纪茯苓小心脏颤了下,顾不上欣赏这双漂亮的眼睛,干巴巴说:“啊!我欠你。”
话落,却觉得不对劲,又弱弱反驳了自己:“为什么是我欠你,明明……”
说着,她试探性地弱弱推了卫凌一下,本以为不会推动,但没想到,不仅一推就推动了,还推倒了!
卫凌身子滑落在地,发出沉闷的一响,纪茯苓这才想起他腿受伤了,急忙搀起他往屋里走。
看着卫凌虚弱的模样,纪茯苓瞬间又有了底气,教训他道:“你说你,你都受伤了,还要学话本子里的人壁咚人,能不能有点自知之明?”
像是嫌弃她的聒噪,卫凌闭上眼。
“我怎么欠你了?”他问。
“我救你性命你还不欠我呀?”纪茯苓语气十分自然,扶着卫凌到里间床上坐下。
说到这个,卫凌冷哼一声:“不是为了保护你,我不会被箭射中。”
“那些人是向着你来的,我是无辜受牵连。”
谈起这个,纪茯苓只觉得倒霉,她好端端上山采药,怎么遇见了这么一倒霉事。
这样想着,她双手叉腰,准备和卫凌好好谈谈。
卫凌:“你坠落山崖,是我救你。”
茯苓:“我是被吓到,才不小心坠崖。”
卫凌:“被什么吓到?”
茯苓:“一只鹰。”
空气陷入短暂的沉默,纪茯苓掐指算了下,莫非还真是他救了她,她欠他?
但是,刚才卫凌在村里人面前露那一手,如果转眼就被知道了她与卫凌实际并无关系,她不还要被绑上花轿?
不能这样,纪茯苓思考完,坚定地与卫凌对视,一边悄悄握拳给自己底气。
“那也是我救了你,你腿受伤了,晕倒在那,如果我不给你拔箭止血,不带你回来,你现在已经是一具白骨了知道不?那里晚上可是有狼的!”
“我没昏迷。”卫凌纠正她。
“我给你拔箭了。”
“你差点拔死我!”
“这不没死?”
他像是被她气到,死死盯着她,良久未发一言。
纪茯苓盯着卫凌,心中忐忑起来。卫凌想到的却是另一幕:纪茯苓用匕首帮他把箭头挖了出来,然后不知从哪里拿来一把草药,用嘴嚼巴嚼巴就敷在了他的伤口处。
想到这里,卫凌神色更冷。
纪茯苓敏锐地觉察到卫凌的情绪变化,好汉不吃眼前亏,当即服软:“那我也不知道哪里来的猎鹰嘛!我采药这么多年,也没碰见过鹰。”
纪茯苓语气顿住,是啊,这里怎么会出现鹰呢?
忽然间,她又有了底气:“我采药采了十几年都好好的,就今天碰见鹰了,你说是不是你带来的,不是你带来的,也和你有关。”
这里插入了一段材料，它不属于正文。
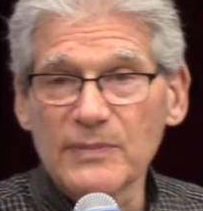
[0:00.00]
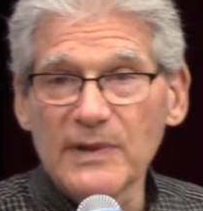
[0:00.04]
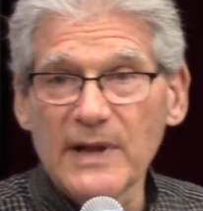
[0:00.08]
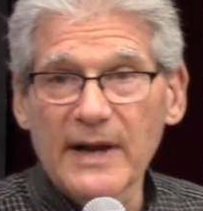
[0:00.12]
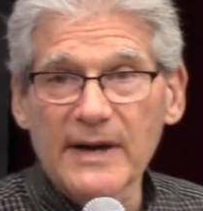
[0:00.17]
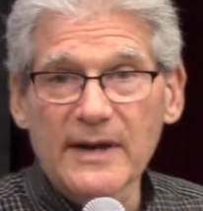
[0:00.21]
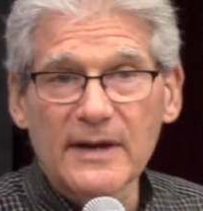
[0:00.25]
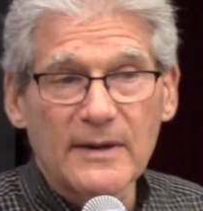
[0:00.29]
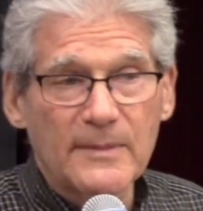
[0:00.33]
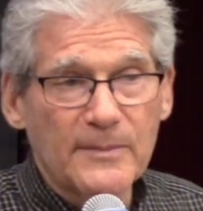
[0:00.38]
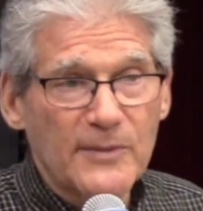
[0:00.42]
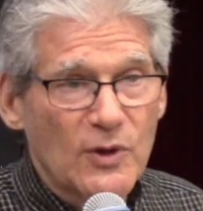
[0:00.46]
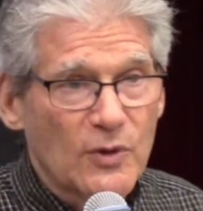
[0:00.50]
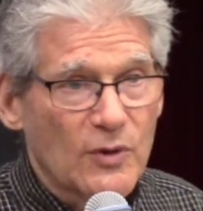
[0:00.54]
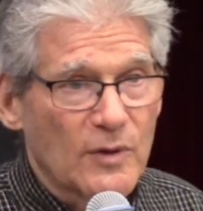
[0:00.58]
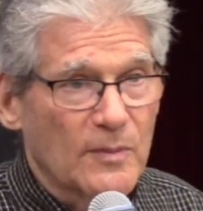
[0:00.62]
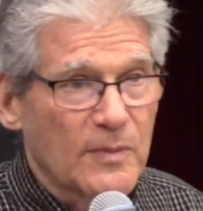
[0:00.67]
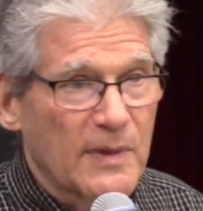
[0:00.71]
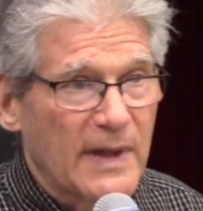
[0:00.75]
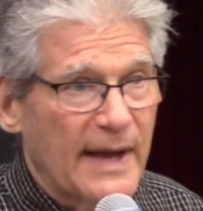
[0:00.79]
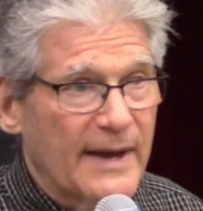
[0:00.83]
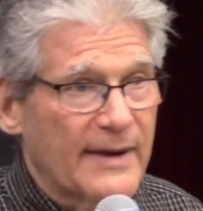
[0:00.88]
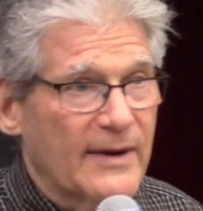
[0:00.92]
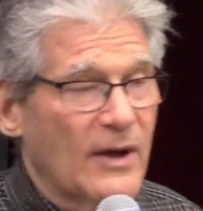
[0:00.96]
blot and
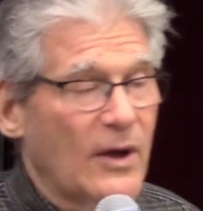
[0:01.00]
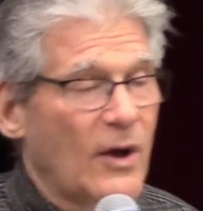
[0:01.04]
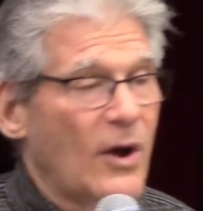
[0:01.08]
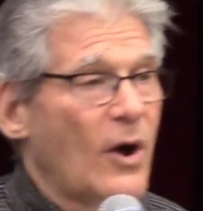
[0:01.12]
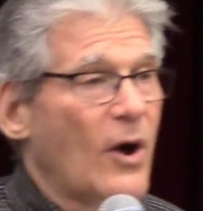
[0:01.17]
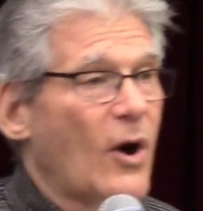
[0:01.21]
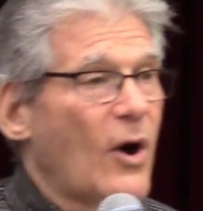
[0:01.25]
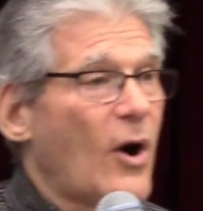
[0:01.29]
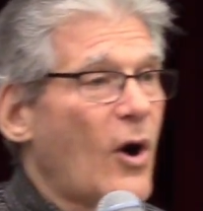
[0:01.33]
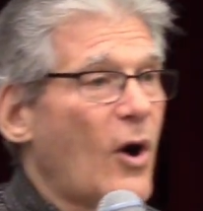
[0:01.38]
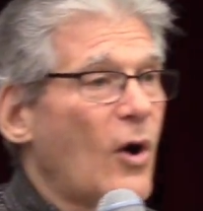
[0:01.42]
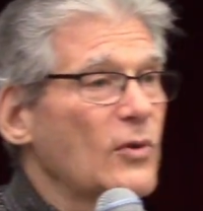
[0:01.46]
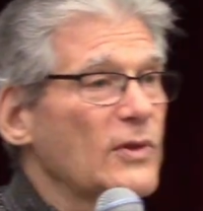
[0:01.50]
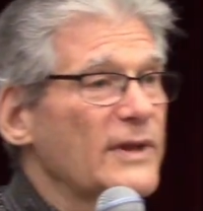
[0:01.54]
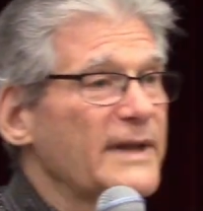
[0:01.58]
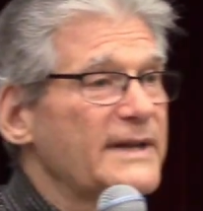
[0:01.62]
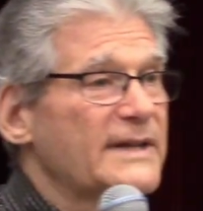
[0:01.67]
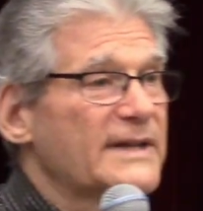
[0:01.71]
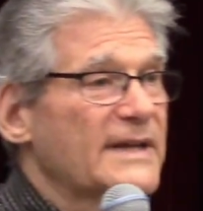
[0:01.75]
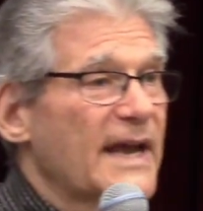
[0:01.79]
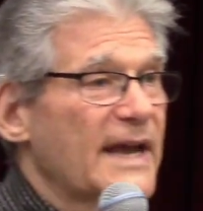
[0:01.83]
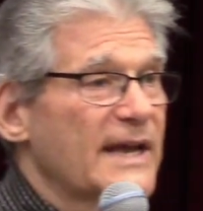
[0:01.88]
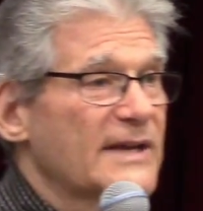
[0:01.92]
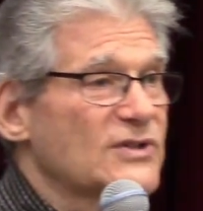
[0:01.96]
immunoblot, only
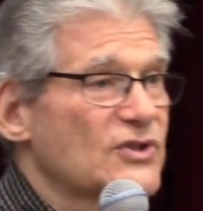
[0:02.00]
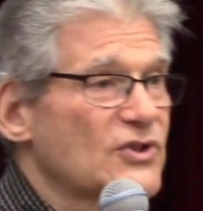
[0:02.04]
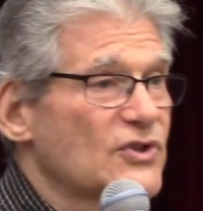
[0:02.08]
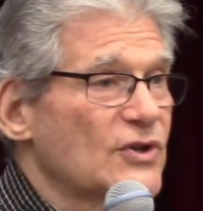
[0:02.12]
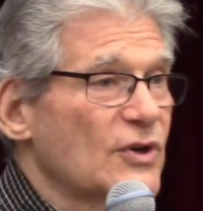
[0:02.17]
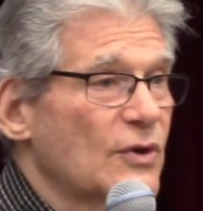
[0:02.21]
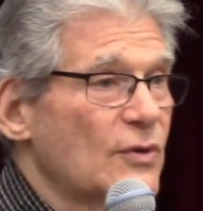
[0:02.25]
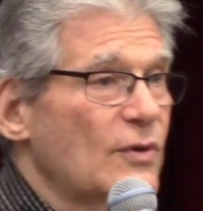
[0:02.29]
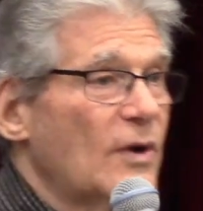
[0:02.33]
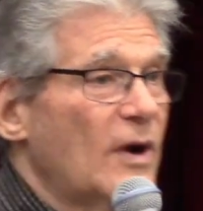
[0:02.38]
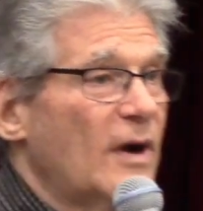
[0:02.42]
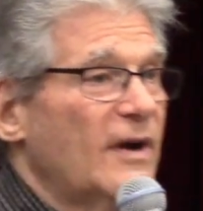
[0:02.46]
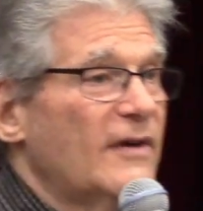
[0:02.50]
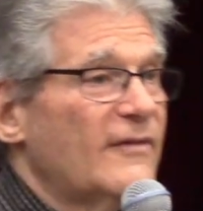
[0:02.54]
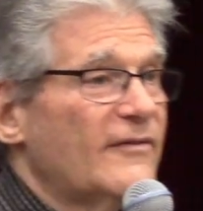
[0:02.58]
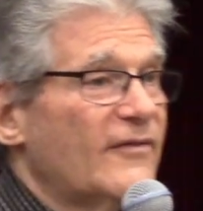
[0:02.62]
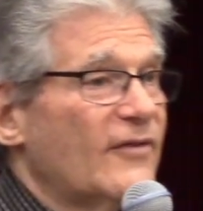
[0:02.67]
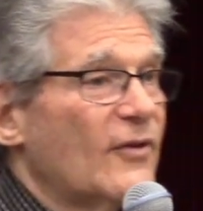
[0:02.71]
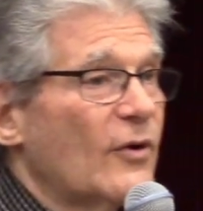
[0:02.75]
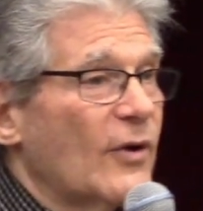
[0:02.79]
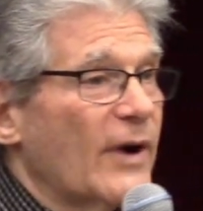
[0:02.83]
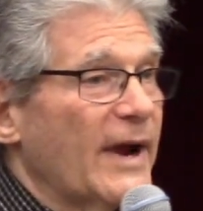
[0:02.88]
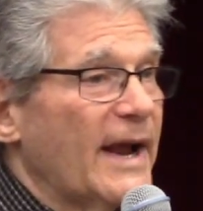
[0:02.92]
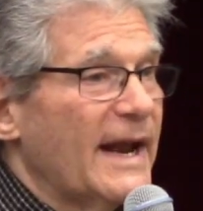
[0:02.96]
test you
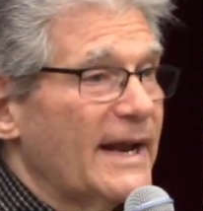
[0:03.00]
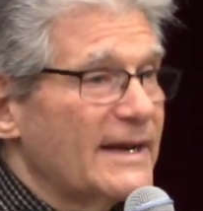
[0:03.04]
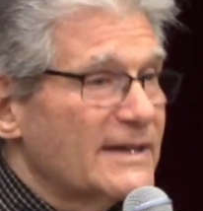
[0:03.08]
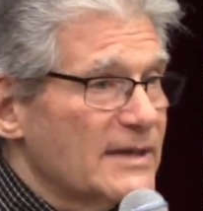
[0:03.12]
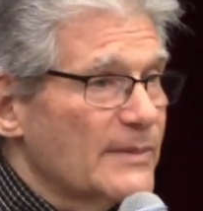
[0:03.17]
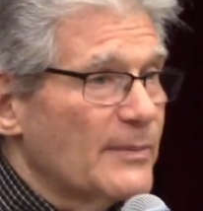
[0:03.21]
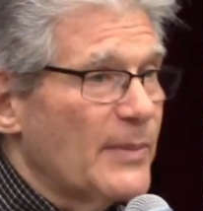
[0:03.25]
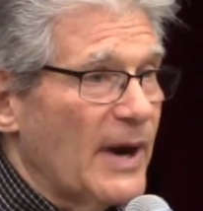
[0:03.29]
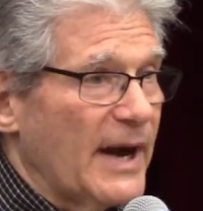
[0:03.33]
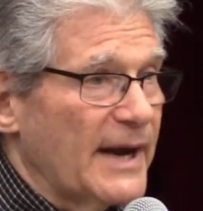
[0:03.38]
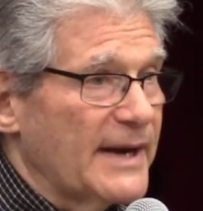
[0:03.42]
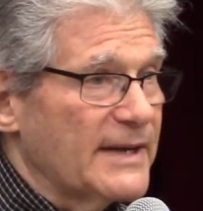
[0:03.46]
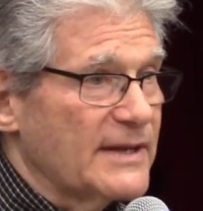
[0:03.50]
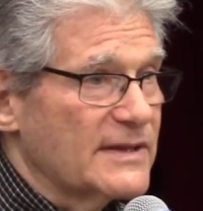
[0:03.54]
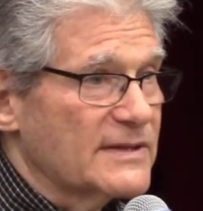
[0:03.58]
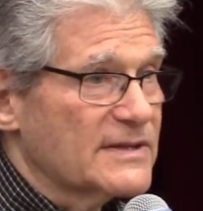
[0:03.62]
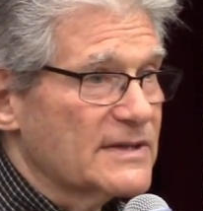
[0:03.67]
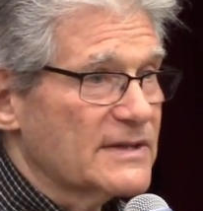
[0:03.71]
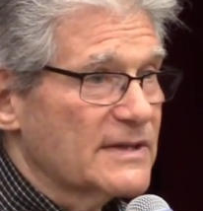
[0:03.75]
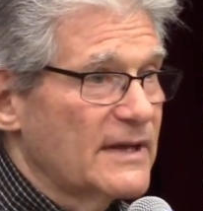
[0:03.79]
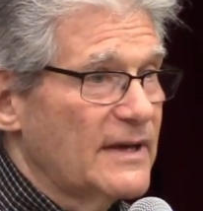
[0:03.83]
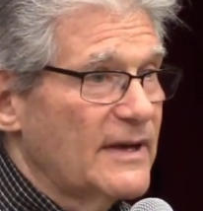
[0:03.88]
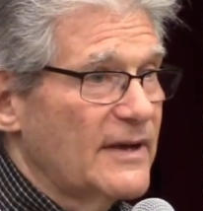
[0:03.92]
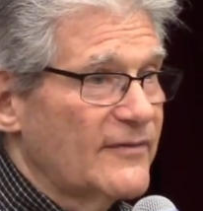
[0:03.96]
for
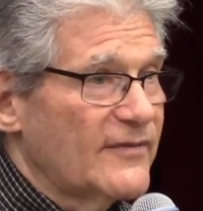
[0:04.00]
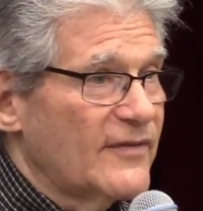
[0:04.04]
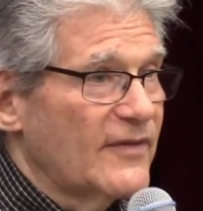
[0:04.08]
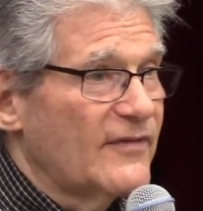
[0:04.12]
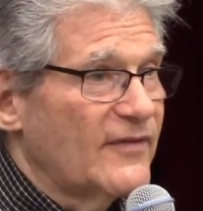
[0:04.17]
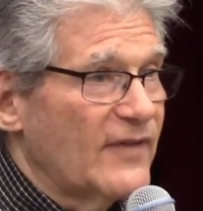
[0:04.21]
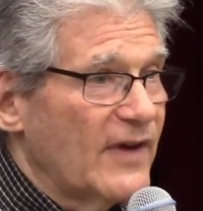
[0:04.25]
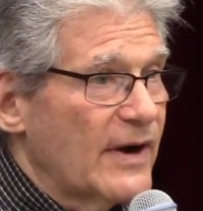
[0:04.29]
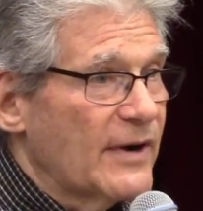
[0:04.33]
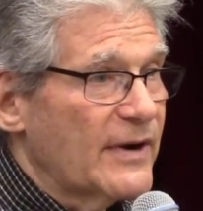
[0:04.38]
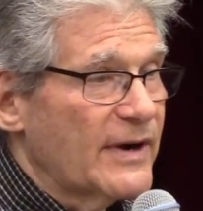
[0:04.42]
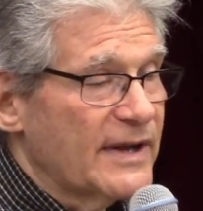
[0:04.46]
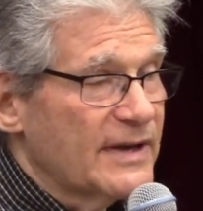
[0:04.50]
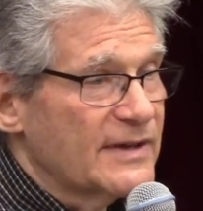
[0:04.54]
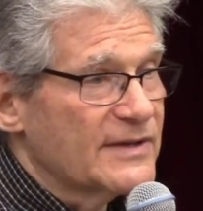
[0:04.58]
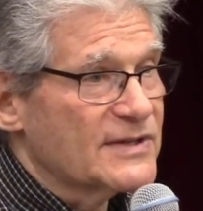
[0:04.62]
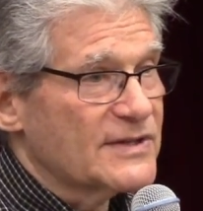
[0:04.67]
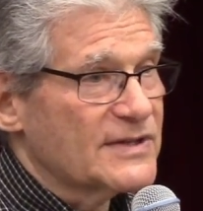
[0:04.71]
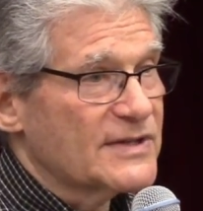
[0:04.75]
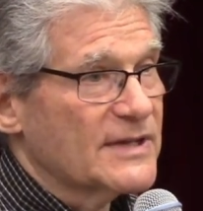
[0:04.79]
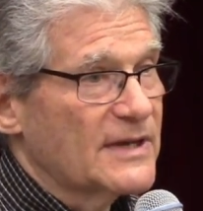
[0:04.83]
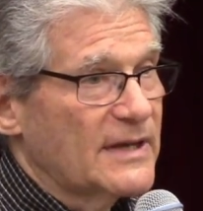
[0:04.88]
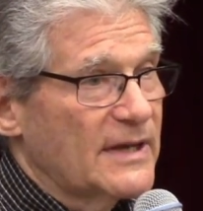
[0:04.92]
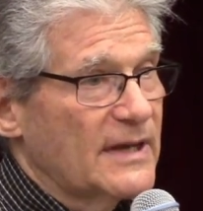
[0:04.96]
antibodies for
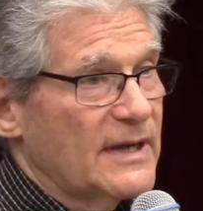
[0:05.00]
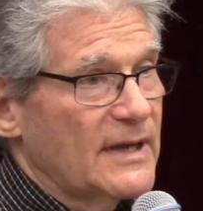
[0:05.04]
various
“我就说今天出门感觉哪里不对劲,风凉飕飕的,一定是那些黑衣人埋伏在附近,我被吓到了。”
“这些黑衣人是你引来的,你要对我负责。”
她一有底气,话就多了起来。
卫凌眼神凉飕飕地看她。
纪茯苓一哆嗦,像变戏法似的,脸上立刻挂上一抹谄媚的笑,她蹲下身,上前想去掀卫凌的袍子。
卫凌猝不及防,猛地打掉纪茯苓的手。
纪茯苓立刻眼含热泪,委委屈屈地看他。
“干什么?”
“我给你看伤处呀,我虽然医术不太行,但一点小病、伤口还是能看的。”
“不用。”卫凌虽然拒绝,语气却软和了不少。
纪茯苓余光察觉到卫凌一瞬紧绷的身体缓慢恢复原样,心间松了松,刚才卫凌的反应有点吓到她。
“那好吧。”她收回手。
卫凌看着武功不错,练武之人,自己应该会处理伤口。
“你打算怎么办?”静默了许久,卫凌突然问。